You are viewing a plain text version of this content. The canonical link for it is here.
Posted to user@nutch.apache.org by "Dmitriy V. Kazimirov" <dm...@viorsan.com> on 2010/06/26 13:53:16 UTC

How to make nutch take distance between terms in document in account?

Hi,

Is it possible to make nutch scoring take into account distance between
terms?

i.e. if we have query president bush medvev, document where all 3 terms
are near(how to define 'near' hear is also interesting) each are scoring
higher than they are away from each other?

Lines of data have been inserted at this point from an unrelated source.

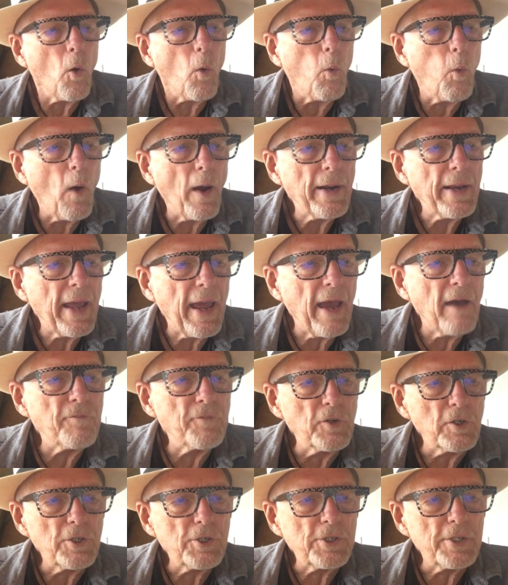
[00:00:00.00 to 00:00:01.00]

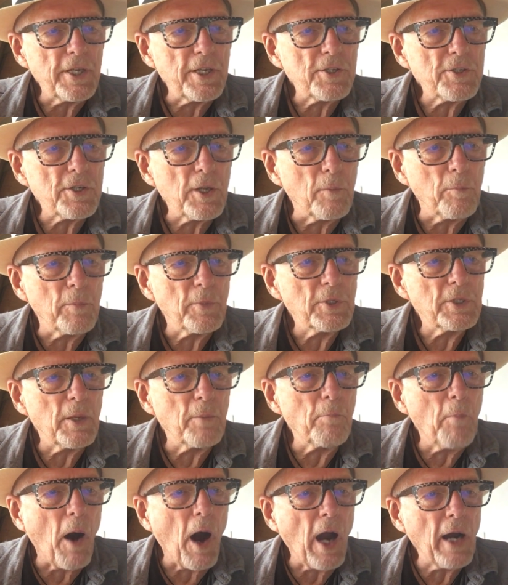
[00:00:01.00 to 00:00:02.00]
whatever system,
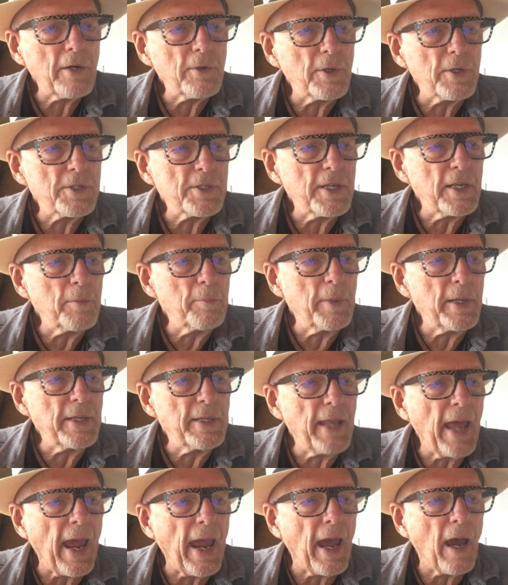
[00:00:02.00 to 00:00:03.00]
democracy be
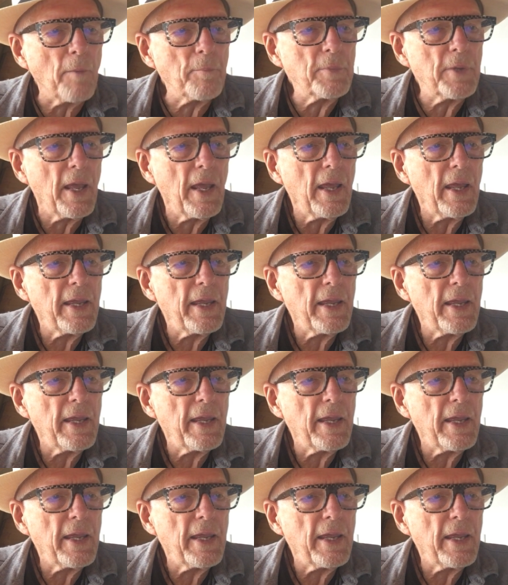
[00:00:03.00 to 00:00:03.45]
damned,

If that's not possible right now - I'm correct that new QueryFilter should
be implemented?how this should be made?

 

 

With regards, Dmitriy


RE: How to make nutch take distance between terms in document in account?

Posted by Ar...@csiro.au.
Hi Dmitriy,


>-----Original Message-----
>From: Dmitriy V. Kazimirov [mailto:dmitriy.kazimirov@viorsan.com]
>Sent: Saturday, June 26, 2010 9:53 PM
>To: user@nutch.apache.org
>Subject: How to make nutch take distance between terms in document in
>account?
>
>Hi,
>
>Is it possible to make nutch scoring take into account distance between
>terms?
>
>i.e. if we have query president bush medvev, document where all 3 terms
>are near(how to define 'near' hear is also interesting) each are scoring
>higher than they are away from each other?
>
>If that's not possible right now - I'm correct that new QueryFilter
>should
>be implemented?how this should be made?

This is implemented, but is not being used, if I am not wrong. Please see
addSloppyPhrases in BasicQueryFilter.java. Note that SLOP (the proximity
parameter) is set to Integer.MAX_VALUE which defines 'near' as 'very far'.
I did not find any code that would change it in Nutch.

Regards,

Arkadi

>
>
>
>
>With regards, Dmitriy